**Task to complete**. Transcribe the listing below in full, keeping every line exactly as it is.
────────────────────
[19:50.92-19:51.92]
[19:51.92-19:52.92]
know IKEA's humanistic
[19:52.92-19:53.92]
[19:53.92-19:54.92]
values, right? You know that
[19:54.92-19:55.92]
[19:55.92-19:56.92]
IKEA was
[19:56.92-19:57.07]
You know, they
────────────────────
**Response for this exercise**.
[19:50.92-19:51.92]
[19:51.92-19:52.92]
know IKEA's humanistic
[19:52.92-19:53.92]
[19:53.92-19:54.92]
values, right? You know that
[19:54.92-19:55.92]
[19:55.92-19:56.92]
IKEA was
[19:56.92-19:57.07]
You know, they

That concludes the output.